Vechta - Albert Lüken (30), seit 2014 Kanonikus in St. Remigius (Borken) und Kaplan in Christus-König (Gemen), tritt zum 1. Februar sein Amt als Kaplan in der katholischen Kirchengemeinde St. Mariä Himmelfahrt Vechta an. Lüken, der aus Barßel stammt, legte 2005 sein Abitur am Friesoyther Albertus-Magnus Gymnasium ab.

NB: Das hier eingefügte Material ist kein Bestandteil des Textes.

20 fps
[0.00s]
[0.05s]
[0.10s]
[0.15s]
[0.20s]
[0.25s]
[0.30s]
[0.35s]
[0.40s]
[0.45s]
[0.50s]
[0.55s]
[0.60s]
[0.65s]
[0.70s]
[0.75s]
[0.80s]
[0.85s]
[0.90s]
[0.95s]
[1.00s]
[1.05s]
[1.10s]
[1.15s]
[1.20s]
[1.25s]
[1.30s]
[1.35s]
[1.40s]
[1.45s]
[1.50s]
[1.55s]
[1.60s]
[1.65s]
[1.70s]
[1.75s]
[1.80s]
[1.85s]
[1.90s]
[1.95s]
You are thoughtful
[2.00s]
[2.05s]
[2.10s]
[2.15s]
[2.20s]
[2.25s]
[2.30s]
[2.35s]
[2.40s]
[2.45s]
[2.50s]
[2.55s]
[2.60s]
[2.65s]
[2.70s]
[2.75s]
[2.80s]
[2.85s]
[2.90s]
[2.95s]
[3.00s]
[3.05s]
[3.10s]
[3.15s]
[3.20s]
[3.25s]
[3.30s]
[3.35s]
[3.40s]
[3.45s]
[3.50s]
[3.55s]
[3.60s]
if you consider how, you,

Bis 2008 studierte er Philosophie und Theologie an der Universität Münster, 2008 absolvierte er ein Freisemester in den USA. Für sein weiteres Studium wechselte er nach Rom an die Päpstliche Universität Gregoriana. 2011 wurde er Pastoralpraktikant in der Propsteigemeinde St. Peter (Recklinghausen). 2012 empfing er die Diakonenweihe in der Überwasserkirche Münster und wurde dort Diakon.

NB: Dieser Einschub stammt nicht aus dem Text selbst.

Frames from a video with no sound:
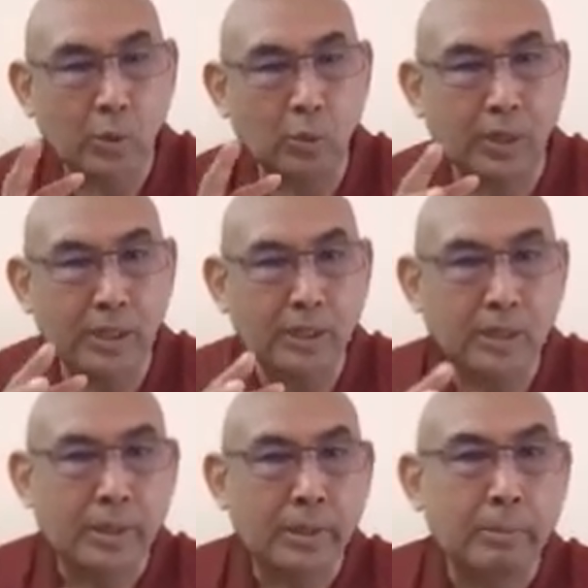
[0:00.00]

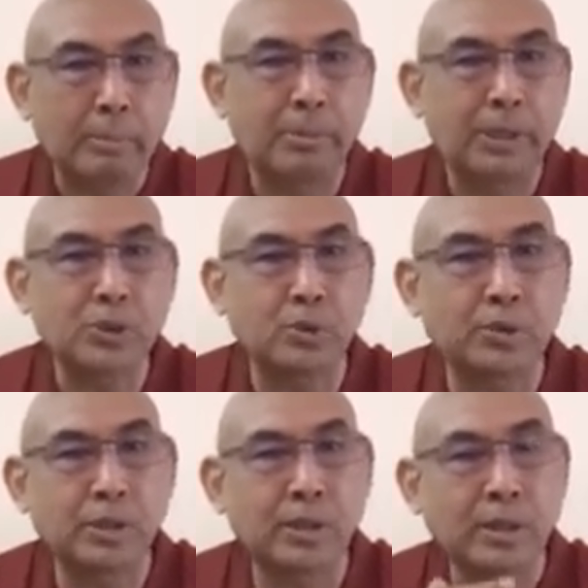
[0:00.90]
One based
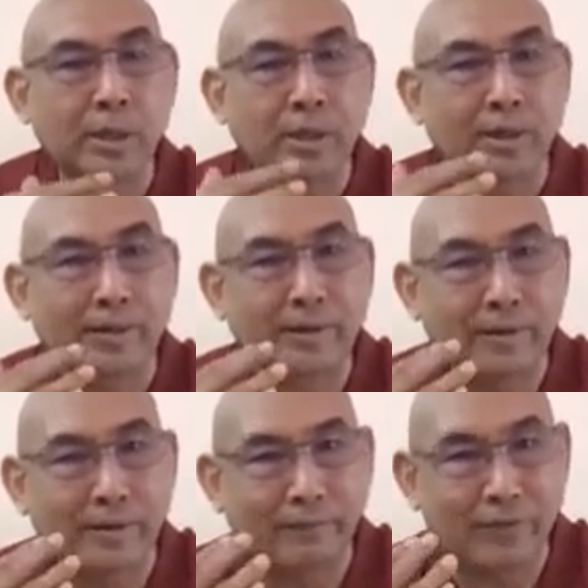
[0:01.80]
on the
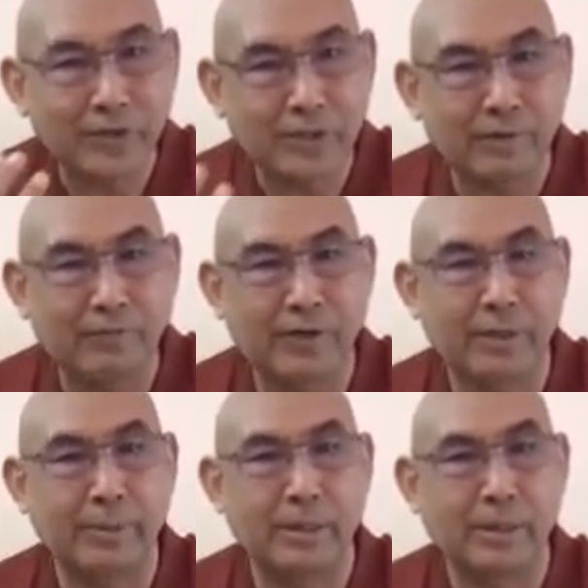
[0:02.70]
conventional
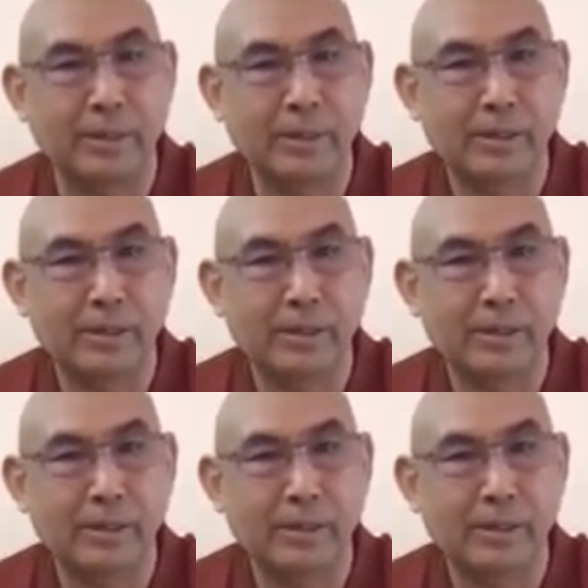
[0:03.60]
phenomena.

Um sein Theologiestudium abzuschließen, kehrte er für zwei Jahre an die Päpstliche Universität Gregoriana nach Rom zurück. Am 10. Oktober 2013 empfing er dort in der Kirche St. Ignatius die Priesterweihe. Mit ihm wurden zwei weitere Diakone zu Priestern und vier Männer zu Diakonen geweiht. An der Weihe hatten neben dem Augsburger Bischof Dr. Konrad Zdarsa sowie den Münsteraner Weihbischöfen Dr. Christoph Hegge und Heinrich Timmerevers (heute Bischof von Dresden-Meißen) auch viele Geistliche aus dem Oldenburger Land teilgenommen, so zum Beispiel Lükens Heimatpfarrer Ludger Becker.